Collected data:
▽

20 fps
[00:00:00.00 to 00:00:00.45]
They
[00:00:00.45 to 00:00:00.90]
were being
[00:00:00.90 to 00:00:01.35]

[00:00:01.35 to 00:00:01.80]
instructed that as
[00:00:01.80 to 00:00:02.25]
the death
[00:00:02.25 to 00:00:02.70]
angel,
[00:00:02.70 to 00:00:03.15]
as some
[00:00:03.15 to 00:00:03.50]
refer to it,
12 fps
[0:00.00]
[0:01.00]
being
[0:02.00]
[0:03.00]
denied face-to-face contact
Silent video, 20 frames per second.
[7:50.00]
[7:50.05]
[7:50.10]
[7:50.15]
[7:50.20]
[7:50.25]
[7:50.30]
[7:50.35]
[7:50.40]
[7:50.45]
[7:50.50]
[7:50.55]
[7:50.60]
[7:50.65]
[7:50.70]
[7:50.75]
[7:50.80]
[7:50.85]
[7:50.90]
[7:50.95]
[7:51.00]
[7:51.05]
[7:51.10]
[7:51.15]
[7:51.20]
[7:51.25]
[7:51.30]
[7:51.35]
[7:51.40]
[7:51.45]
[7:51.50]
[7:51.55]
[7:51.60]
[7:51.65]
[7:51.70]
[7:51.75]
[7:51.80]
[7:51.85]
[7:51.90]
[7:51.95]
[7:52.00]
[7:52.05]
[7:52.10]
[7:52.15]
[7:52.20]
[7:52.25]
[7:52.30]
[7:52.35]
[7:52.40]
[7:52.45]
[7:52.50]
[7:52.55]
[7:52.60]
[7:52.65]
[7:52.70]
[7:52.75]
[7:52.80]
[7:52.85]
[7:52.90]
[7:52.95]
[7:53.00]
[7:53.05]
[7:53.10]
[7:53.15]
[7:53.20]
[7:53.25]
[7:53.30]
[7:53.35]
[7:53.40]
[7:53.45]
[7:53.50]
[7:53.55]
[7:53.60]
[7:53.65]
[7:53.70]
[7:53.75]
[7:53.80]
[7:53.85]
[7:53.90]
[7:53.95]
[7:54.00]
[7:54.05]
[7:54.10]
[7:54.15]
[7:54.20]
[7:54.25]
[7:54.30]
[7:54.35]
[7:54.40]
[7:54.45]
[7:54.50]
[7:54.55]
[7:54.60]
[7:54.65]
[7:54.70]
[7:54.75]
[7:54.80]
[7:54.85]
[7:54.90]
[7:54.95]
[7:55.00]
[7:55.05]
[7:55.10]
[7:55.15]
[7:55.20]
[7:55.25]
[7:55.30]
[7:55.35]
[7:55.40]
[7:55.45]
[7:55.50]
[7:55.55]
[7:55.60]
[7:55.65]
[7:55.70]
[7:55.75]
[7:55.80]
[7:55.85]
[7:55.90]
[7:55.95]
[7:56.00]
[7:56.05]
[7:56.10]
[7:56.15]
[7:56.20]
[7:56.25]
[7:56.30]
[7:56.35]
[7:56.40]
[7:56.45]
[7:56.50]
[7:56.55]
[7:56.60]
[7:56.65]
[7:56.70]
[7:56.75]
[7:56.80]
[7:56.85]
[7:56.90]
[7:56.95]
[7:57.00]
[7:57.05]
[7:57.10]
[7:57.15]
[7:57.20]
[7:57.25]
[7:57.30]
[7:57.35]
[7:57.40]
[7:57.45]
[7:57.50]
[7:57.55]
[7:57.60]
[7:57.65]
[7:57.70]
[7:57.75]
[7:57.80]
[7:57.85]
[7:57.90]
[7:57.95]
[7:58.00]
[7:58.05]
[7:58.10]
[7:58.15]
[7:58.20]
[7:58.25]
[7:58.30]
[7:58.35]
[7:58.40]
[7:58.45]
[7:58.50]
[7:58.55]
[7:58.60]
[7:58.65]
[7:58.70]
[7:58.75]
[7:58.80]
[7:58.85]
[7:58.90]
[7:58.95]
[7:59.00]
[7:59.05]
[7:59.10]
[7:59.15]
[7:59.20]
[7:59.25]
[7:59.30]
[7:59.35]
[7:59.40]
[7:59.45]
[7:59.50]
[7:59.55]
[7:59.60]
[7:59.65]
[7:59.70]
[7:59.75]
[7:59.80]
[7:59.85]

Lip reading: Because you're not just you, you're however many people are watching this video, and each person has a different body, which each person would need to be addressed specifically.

△

§ **Task prompt**
Your response should be the lines of the entries above that include the string "video".

§ **Problem solution**
Silent video, 20 frames per second.
Lip reading: Because you're not just you, you're however many people are watching this video, and each person has a different body, which each person would need to be addressed specifically.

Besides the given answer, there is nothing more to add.